Record-breaking heat scorches the Southwest
Phoenix — In a desert city used to triple-digit temperatures, some hunker down inside and some head to the pool, while others still want to hit Phoenix’s many hiking trails. But with temperatures creeping above 115 degrees during a heat wave boiling parts of the Southwest, that decision can have deadly consequences.
The mercury made a quick ascent Sunday to hit 118, breaking a record of 115 set nearly 50 years ago, according to the National Weather Service. Portions of Arizona and southeast California were expected to keep getting scorched Monday with a high pressure ridge lifting out of Mexico.
Going out early in the morning didn’t save a 28-year-old woman who became unresponsive while mountain biking with friends in north Phoenix. She had set out with two friends around 6 a.m., carrying water, but became exhausted about three hours later, then could not breathe.
Firefighters rescued the unidentified woman, who was an avid hiker and a personal trainer, and she later died at a hospital, fire Capt. Larry Subervi said. She had no known medical issues, and her condition appeared to be heat-related, authorities said.
Her death comes a day after a 25-year-old Phoenix man died of heat exposure while hiking in neighboring Pinal County.
Forecasters have said Phoenix could see a high of up to 120. On social media, residents commiserated by posting photos of boiling temperature readings on car thermometers and cellphones.
Some still ventured outside for quick errands. Kim Leeds, 28, had to take her dog Bo outside in the early afternoon for a bathroom break. The Australian shepherd wears special booties with rubber bottoms.
“He does really well with them. He doesn’t mind walking around,” Leeds said.
Preparing to enter her fourth summer in Phoenix, Leeds also decided to experiment with her car.
“I’m totally reveling in this experience because I’m actually baking cookies in my car,” Leeds said. “I’ve been here long enough that I’ve got to do these things.”
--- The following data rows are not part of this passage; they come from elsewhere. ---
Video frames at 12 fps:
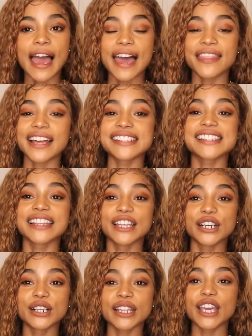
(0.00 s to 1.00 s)
And that's
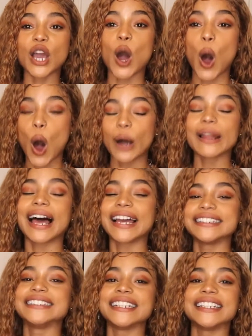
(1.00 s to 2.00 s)
literally all
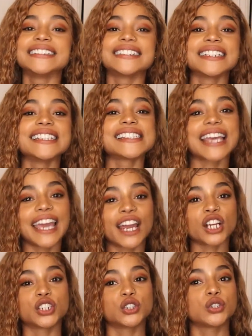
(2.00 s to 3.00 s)
I did to this
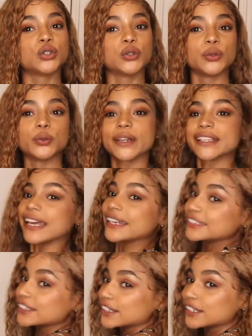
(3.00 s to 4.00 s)
hair to get
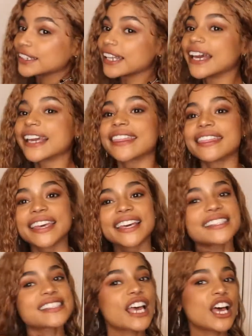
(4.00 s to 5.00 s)
it to look like
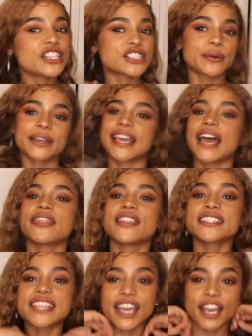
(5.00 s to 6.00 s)
this. So again,
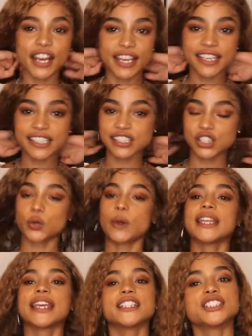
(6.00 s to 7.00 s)
this hair is
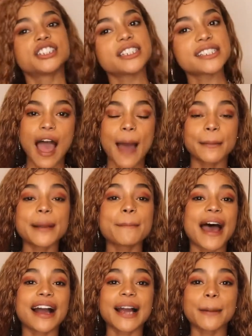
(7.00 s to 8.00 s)
20 inches. I'm gonna
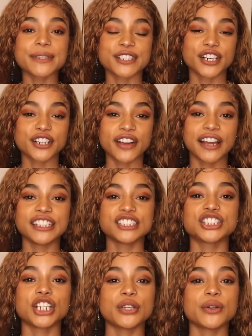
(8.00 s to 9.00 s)
back up and turn around and
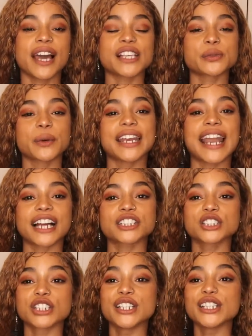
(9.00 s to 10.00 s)
show you guys what it
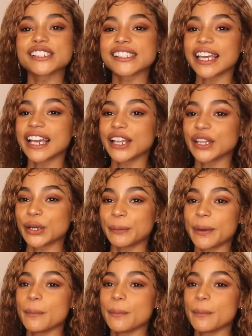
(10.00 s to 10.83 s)
actually looks like a little bit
Others took advantage of discounts at Phoenix-area resorts, where summer can be the slow season.Burbank and Glendale, just north of downtown Los Angeles, soared past 100 degrees by midday, the National Weather Service said. Burbank saw a record 105 degrees.
That heat was no help to firefighters who had to work to put out a wildfire in a Los Angeles neighborhood, where densely packed homes were briefly in danger.
Further northwest in the San Fernando Valley, some thermometers were reading close to 110 degrees, and Palm Springs in the inland desert hit 115.
The heat spurred state regulators to urge residents to voluntarily cut their consumption of electricity Monday. It did not yet bring the rolling blackouts that might Southern Californians have been told to expect this summer after a massive natural gas leak.